Be mindful with your banking
- Don’t hesitate to ask your bank for better deals that suit your needs, and if you don’t find them, shop around.
- Open a high-interest savings account – online and alternative banks often have the best savings rates.
- Credit-card debt is dangerous – handle them with care.
- Automate your finance so money gets deposited automatically into saving and spending accounts.
Build wealth as a renter
- Rents have fallen during the pandemic. Use this opportunity to lower your monthly housing costs by moving or renegotiating your rent.
- Save the money that a homeowner would spend on paying property taxes, renovations and maintenance into a savings account.
- To end up with as much wealth as a homeowner, invest that money in a diversified portfolio.
Women: Save more for retirement
- Women live longer and earn less than the average man. They are also more likely to pause their careers to raise kids or look after aging parents.
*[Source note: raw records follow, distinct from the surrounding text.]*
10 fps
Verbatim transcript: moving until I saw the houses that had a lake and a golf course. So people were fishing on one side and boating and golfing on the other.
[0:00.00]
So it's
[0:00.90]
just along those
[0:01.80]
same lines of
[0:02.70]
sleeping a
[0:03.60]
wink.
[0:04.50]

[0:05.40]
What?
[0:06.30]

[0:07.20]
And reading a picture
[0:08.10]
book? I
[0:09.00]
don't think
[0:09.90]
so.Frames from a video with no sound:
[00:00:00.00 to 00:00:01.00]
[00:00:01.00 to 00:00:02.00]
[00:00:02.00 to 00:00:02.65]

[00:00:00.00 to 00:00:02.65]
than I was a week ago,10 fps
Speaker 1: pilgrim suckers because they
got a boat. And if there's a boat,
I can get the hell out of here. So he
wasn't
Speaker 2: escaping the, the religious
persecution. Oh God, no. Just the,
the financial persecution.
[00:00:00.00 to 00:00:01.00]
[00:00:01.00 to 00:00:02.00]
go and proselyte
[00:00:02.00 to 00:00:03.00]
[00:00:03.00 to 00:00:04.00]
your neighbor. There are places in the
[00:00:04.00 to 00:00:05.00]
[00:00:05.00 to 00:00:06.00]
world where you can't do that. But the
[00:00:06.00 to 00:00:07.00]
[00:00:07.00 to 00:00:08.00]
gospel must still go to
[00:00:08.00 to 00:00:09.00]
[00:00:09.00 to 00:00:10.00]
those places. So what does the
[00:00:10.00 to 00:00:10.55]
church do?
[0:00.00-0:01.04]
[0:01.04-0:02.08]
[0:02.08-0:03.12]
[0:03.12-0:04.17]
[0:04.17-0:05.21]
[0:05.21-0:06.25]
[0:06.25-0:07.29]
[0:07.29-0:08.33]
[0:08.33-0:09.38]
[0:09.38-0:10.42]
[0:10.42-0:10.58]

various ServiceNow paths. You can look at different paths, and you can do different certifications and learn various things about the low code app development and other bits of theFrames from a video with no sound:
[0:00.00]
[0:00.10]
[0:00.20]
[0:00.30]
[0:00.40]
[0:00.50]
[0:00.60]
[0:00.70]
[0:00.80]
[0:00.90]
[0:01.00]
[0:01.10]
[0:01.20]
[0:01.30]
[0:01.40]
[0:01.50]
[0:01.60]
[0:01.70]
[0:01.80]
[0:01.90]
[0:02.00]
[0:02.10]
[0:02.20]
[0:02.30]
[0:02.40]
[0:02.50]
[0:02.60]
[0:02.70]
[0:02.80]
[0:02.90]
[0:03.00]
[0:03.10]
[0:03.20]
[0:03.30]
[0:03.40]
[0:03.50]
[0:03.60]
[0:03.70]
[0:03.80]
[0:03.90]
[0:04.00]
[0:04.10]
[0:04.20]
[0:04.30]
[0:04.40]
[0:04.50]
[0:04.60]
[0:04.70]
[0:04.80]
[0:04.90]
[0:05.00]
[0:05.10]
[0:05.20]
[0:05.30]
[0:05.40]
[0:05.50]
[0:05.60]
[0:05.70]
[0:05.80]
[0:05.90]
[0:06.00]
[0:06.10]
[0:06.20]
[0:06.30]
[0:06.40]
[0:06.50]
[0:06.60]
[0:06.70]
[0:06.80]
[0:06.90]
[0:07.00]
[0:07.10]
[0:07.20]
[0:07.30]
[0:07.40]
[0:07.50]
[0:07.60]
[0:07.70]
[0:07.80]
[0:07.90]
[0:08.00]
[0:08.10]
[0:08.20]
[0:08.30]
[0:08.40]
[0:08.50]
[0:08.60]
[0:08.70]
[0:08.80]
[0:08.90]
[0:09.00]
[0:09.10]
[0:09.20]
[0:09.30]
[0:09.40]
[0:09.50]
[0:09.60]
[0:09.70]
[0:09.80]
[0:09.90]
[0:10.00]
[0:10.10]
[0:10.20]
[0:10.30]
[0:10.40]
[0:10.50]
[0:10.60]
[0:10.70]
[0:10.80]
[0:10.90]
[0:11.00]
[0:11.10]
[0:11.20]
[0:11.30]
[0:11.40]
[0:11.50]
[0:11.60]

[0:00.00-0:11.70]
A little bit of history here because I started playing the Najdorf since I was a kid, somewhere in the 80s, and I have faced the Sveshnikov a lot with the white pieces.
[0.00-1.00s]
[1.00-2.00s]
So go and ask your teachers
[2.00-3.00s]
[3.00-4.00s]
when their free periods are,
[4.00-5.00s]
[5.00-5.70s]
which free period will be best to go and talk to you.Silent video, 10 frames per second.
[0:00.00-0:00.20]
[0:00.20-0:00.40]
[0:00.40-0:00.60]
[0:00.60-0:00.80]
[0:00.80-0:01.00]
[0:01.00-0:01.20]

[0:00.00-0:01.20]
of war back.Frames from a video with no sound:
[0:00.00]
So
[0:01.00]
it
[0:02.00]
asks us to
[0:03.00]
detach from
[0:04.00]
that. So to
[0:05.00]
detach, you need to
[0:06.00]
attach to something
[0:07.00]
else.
- Make sure your retirement plan reflects these differences and invest accordingly.
- If you are working with a financial adviser, find one that speaks to both you and your spouse.
- Married women – make sure you have enough money to live on if your spouse dies first.
Gig workers, prepare for periods with no income
- If you are a gig worker, freelancer or small-business owner, there will likely be periods of time when you have no money coming in.
- The pandemic has flagged the need for an emergency fund – ideally three to six months of accessible cash savings.
- You will need to be responsible for your own retirement, so start saving and investing early.
Tim Cestnick’s advice
Take advantage of lifestyle changes
- As Canadians, we are notorious for incurring debt and not saving enough.
- The pandemic has caused many people to rethink how and where they spend their money. Some people are spending less on discretionary things like cars, dining out, theatre, clothing and more.
- Think about life beyond the pandemic and how you might maintain some new and improved spending habits going forward. This can free up dollars to save or invest.
Pay yourself first
- It’s always been a good idea to have emergency savings set aside to cover three months’ worth of expenses. The pandemic has caused many to wish they had done this earlier.
- In 2021, commit to setting aside money every month in savings or investment by paying yourself first.
- Make a deposit into an investment account an automatic thing every month. Once you have three months’ expenses set aside, continue the practice to build the value of your longer-term investment portfolio.
Own real estate
- Home ownership, or a rental property, can be a wonderful store of value over the long term.
- Past surveys undertake by Statistics Canada have shown that home ownership leads to financial security over the long run.
- Owning real estate can lead to increased wealth in a few ways: 1) an increase in equity as you pay down your mortgage (like a forced savings plan); 2) potential growth in value over the long term; 3) potential income if you earn rents; 4) a tax deferral from claiming depreciation (capital-cost allowance) on a rental property; and 5) potential tax savings on a sale – through the principal-residence exemption or capital-gains treatment.
- If the cost of real estate is tough for you to handle today, consider renting out a portion of a residence to generate some income to contribute to the costs of ownership.
Deduct your interest costs
- You can claim a deduction for interest costs when you’ve borrowed for the purpose of earning income.
- If you have any cash or non-registered investments available today, consider using these to pay down any non-deductible debt.
- You can then re-borrow to replace your cash or investments, which will then provide a tax deduction for your interest costs. This is called a “debt swap” and could provide meaningful tax savings.
- Many tax professionals expect the government to increase the taxes on capital gains.
- Currently, one half of capital gains are subject to tax; in the past (1990s), this “inclusion rate” was 75 per cent.
- If you expect the inclusion rate to be increased in the short term, it could make sense to sell certain assets today to pay tax at the current inclusion rate.
- This makes most sense if you’re thinking of selling an asset in the next five to seven years.